**INFORMATION:**
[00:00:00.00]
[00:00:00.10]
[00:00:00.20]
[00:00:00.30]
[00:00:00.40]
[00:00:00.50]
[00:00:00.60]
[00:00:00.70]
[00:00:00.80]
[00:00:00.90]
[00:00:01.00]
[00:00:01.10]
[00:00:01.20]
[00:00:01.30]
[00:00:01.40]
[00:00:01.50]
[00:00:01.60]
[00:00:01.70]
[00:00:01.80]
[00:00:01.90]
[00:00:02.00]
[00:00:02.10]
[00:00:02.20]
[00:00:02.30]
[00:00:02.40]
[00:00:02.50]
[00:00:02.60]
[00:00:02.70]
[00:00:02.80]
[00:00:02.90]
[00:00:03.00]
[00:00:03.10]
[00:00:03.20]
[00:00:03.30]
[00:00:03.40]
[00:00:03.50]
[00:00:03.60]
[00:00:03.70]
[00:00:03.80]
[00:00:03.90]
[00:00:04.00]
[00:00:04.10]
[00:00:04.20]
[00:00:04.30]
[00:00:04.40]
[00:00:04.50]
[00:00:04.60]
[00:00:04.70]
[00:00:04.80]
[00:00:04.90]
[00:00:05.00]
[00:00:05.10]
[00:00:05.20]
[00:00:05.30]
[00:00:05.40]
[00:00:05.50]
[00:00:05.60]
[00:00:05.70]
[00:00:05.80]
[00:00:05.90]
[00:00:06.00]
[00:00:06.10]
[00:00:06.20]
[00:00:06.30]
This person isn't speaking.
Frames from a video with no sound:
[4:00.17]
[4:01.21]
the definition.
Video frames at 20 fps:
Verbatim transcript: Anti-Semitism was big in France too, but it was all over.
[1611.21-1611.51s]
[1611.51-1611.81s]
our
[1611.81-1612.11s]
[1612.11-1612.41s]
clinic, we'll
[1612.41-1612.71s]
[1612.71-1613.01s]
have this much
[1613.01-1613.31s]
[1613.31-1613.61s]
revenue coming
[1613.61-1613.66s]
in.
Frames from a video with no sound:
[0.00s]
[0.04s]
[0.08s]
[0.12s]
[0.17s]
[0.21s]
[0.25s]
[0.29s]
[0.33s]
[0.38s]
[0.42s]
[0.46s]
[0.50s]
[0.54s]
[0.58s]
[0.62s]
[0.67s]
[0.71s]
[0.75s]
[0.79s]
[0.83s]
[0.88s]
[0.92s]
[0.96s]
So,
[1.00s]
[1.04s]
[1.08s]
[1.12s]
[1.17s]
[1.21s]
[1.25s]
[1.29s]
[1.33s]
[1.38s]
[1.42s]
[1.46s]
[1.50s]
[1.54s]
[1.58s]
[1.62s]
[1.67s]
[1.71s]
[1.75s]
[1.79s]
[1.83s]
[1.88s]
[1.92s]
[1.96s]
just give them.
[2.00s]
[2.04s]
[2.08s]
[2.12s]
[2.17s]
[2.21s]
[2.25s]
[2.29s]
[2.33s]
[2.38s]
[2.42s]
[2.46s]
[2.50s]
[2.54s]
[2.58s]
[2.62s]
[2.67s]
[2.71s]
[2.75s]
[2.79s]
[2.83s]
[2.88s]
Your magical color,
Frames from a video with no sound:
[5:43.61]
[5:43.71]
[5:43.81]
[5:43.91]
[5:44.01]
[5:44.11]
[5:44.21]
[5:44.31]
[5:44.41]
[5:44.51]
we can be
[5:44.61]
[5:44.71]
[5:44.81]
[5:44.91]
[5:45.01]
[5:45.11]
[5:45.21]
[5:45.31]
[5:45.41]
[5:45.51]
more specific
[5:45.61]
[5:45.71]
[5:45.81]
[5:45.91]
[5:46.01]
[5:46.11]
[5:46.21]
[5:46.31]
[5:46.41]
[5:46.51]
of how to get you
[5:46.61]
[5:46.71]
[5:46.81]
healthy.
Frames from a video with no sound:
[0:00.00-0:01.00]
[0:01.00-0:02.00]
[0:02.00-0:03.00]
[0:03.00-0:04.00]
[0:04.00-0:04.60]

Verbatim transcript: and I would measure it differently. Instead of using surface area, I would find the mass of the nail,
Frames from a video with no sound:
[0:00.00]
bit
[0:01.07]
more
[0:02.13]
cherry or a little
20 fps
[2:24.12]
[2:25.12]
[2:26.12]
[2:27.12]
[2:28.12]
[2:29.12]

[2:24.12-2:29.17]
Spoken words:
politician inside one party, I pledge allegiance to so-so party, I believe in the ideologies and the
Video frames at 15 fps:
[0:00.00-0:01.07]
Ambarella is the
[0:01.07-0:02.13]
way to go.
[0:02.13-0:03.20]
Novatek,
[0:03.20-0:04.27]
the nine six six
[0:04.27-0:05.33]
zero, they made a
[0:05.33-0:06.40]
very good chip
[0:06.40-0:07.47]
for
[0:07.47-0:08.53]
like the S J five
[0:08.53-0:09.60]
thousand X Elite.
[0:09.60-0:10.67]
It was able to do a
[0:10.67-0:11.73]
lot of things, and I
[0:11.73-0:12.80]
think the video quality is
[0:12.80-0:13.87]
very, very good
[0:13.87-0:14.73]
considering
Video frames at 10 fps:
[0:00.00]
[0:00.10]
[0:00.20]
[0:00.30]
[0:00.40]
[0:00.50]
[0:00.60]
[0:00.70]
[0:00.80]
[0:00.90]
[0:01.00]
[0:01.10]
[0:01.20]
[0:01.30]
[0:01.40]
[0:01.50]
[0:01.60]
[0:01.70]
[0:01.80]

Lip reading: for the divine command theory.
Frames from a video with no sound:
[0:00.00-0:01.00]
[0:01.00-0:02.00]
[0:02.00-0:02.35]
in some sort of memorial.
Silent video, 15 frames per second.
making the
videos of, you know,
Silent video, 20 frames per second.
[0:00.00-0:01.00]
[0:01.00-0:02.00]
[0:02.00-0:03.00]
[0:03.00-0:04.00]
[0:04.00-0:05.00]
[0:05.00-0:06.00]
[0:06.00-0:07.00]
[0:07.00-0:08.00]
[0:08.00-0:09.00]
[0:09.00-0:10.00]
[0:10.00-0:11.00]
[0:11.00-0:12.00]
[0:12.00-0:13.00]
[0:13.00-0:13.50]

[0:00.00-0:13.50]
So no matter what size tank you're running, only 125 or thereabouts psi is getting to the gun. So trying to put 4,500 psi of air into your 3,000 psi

**REQUIREMENT:** Pull out every line in the data above that has the word "transcript".

**SOLUTION TO THIS TASK:**
Verbatim transcript: Anti-Semitism was big in France too, but it was all over.
Verbatim transcript: and I would measure it differently. Instead of using surface area, I would find the mass of the nail,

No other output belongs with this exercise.